/---
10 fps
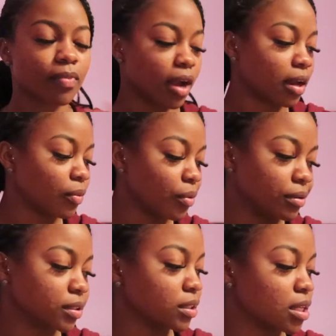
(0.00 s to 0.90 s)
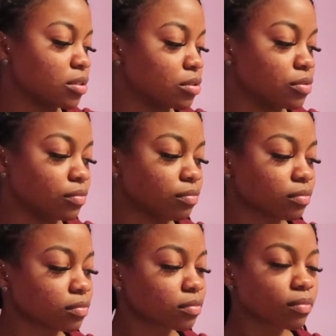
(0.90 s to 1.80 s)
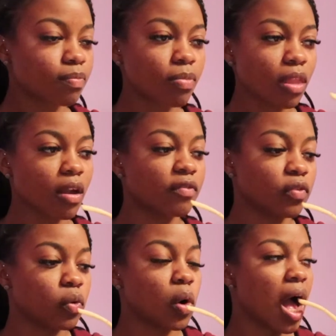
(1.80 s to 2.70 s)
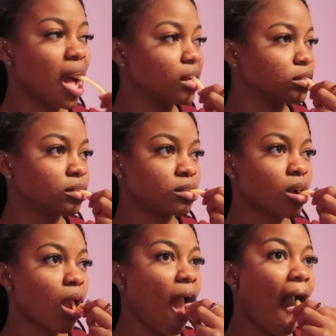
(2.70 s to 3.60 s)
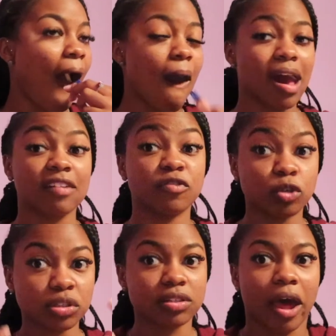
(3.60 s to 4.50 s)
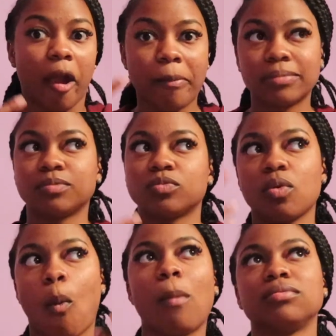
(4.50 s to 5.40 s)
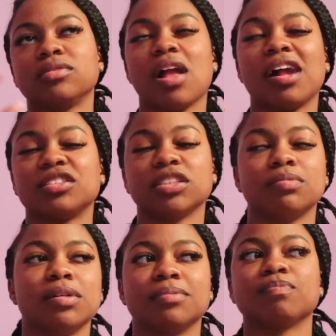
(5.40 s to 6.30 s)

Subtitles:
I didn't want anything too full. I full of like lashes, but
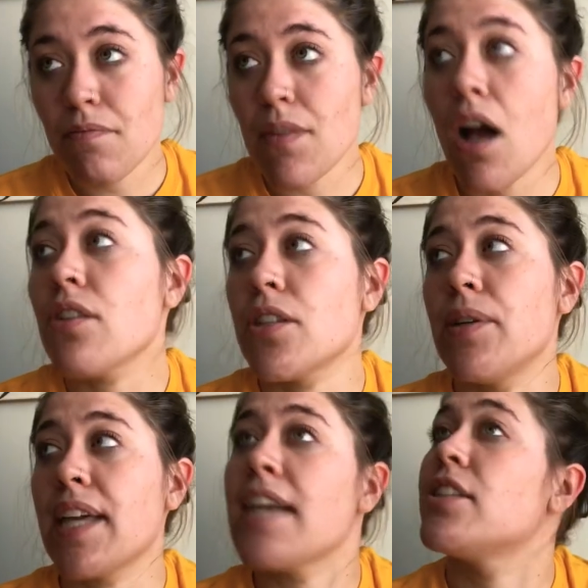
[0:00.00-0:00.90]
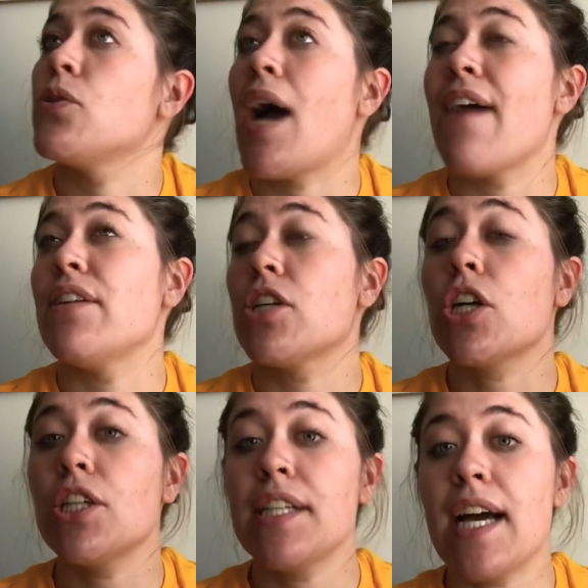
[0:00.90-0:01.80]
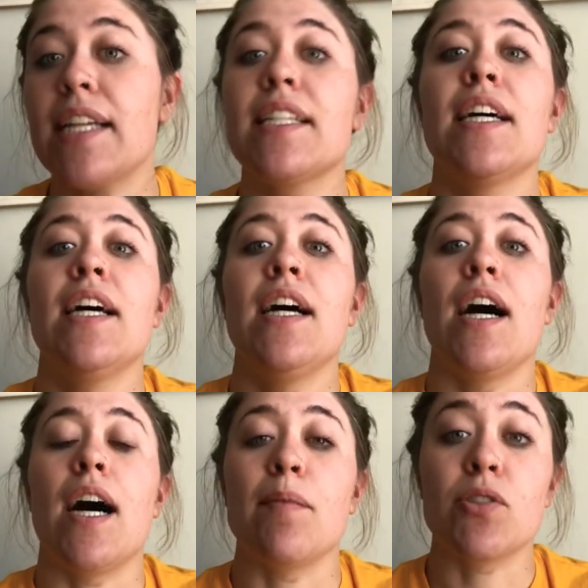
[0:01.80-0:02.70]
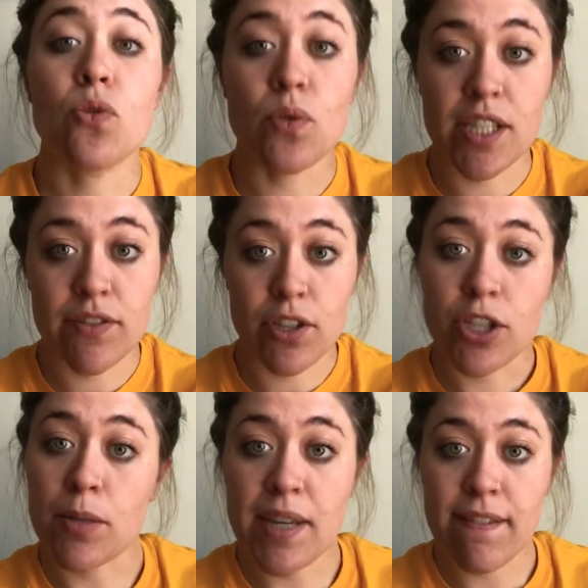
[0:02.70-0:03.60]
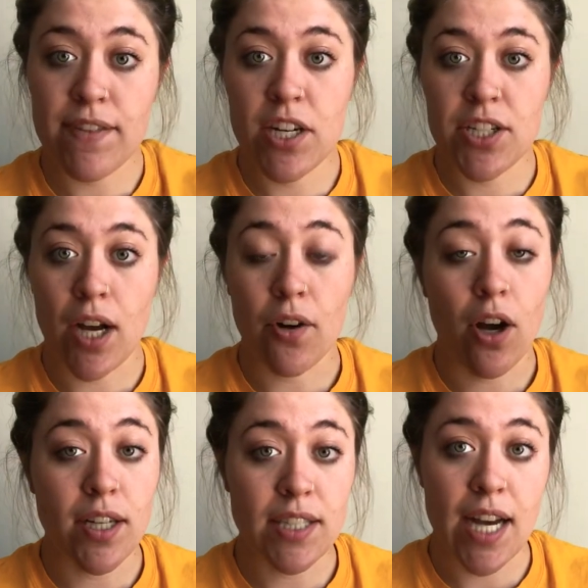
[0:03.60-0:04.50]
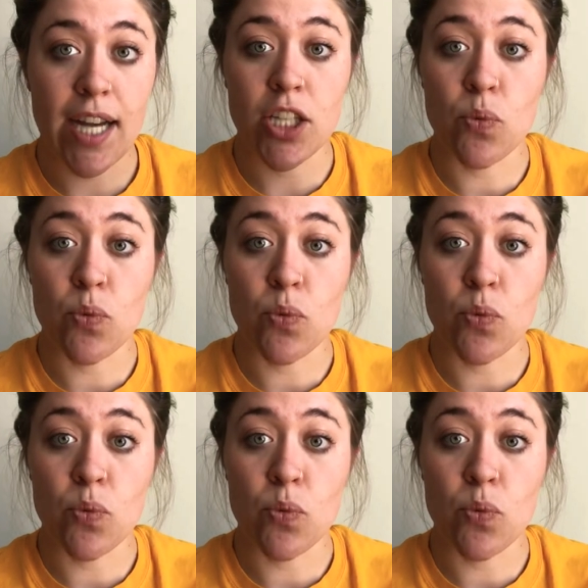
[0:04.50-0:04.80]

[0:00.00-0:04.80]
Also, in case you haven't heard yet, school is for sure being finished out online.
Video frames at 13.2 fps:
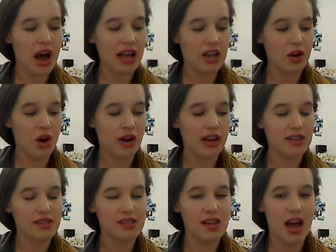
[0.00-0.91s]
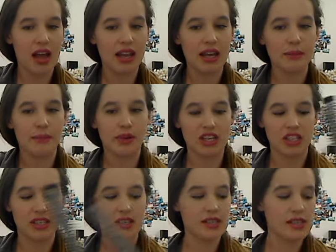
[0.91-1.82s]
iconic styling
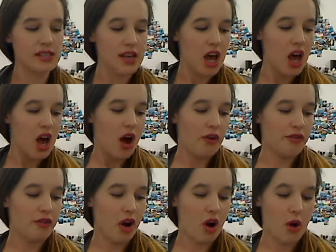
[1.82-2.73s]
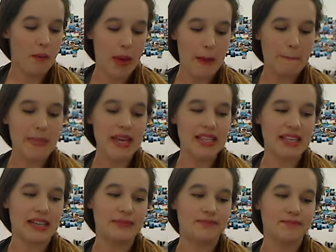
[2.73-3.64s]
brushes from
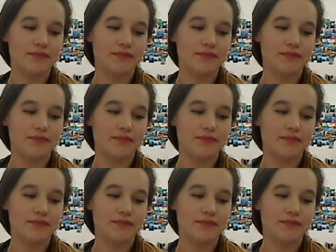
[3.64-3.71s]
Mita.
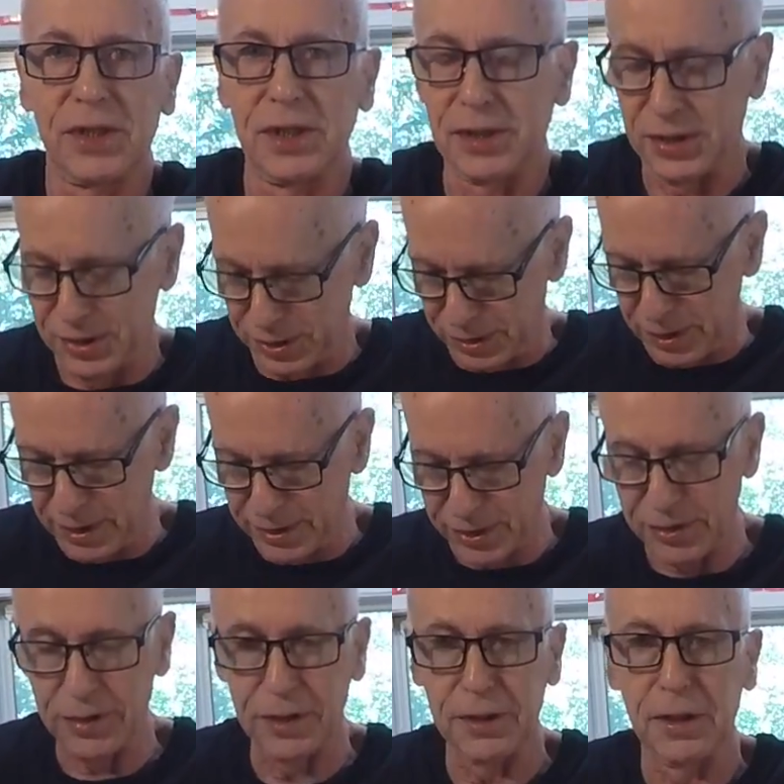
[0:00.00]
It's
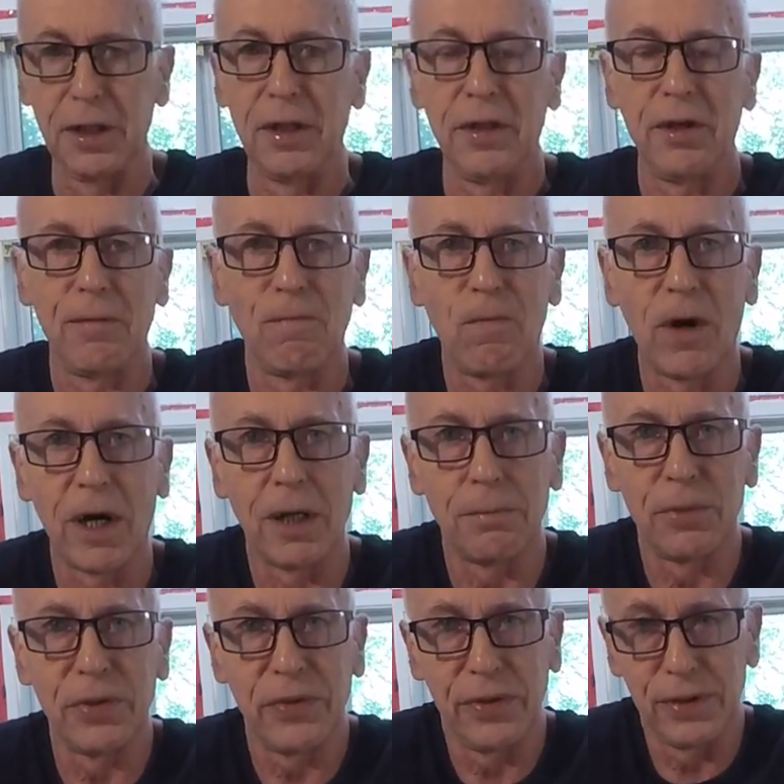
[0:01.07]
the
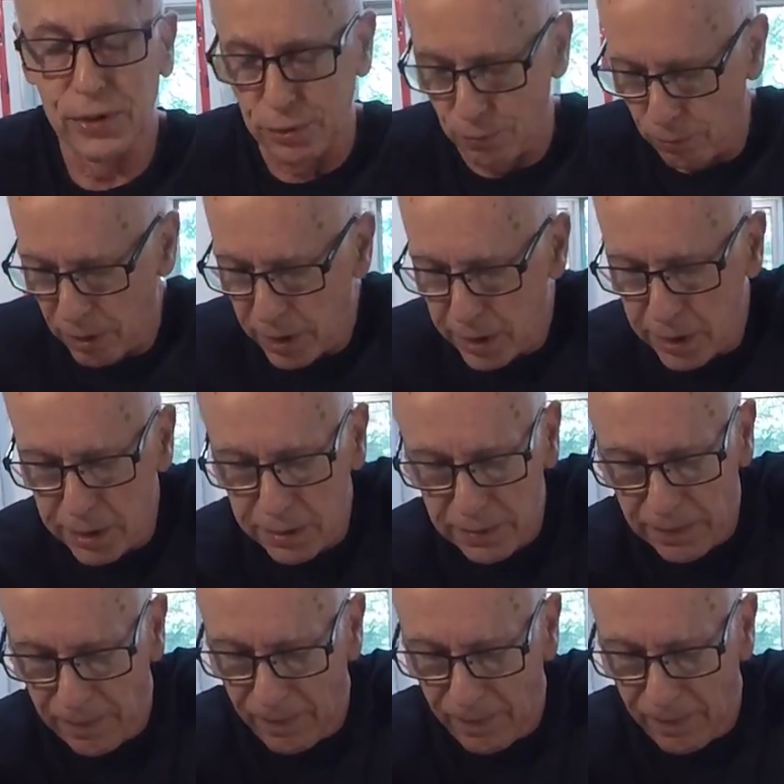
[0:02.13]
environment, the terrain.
\---
Without the pictures, repeat exactly the lines running from the line containing "(1.80 s to 2.70 s)" through the end of the data, both ends included.

### Your response
(1.80 s to 2.70 s)
(2.70 s to 3.60 s)
(3.60 s to 4.50 s)
(4.50 s to 5.40 s)
(5.40 s to 6.30 s)

Subtitles:
I didn't want anything too full. I full of like lashes, but
[0:00.00-0:00.90]
[0:00.90-0:01.80]
[0:01.80-0:02.70]
[0:02.70-0:03.60]
[0:03.60-0:04.50]
[0:04.50-0:04.80]

[0:00.00-0:04.80]
Also, in case you haven't heard yet, school is for sure being finished out online.
Video frames at 13.2 fps:
[0.00-0.91s]
[0.91-1.82s]
iconic styling
[1.82-2.73s]
[2.73-3.64s]
brushes from
[3.64-3.71s]
Mita.
[0:00.00]
It's
[0:01.07]
the
[0:02.13]
environment, the terrain.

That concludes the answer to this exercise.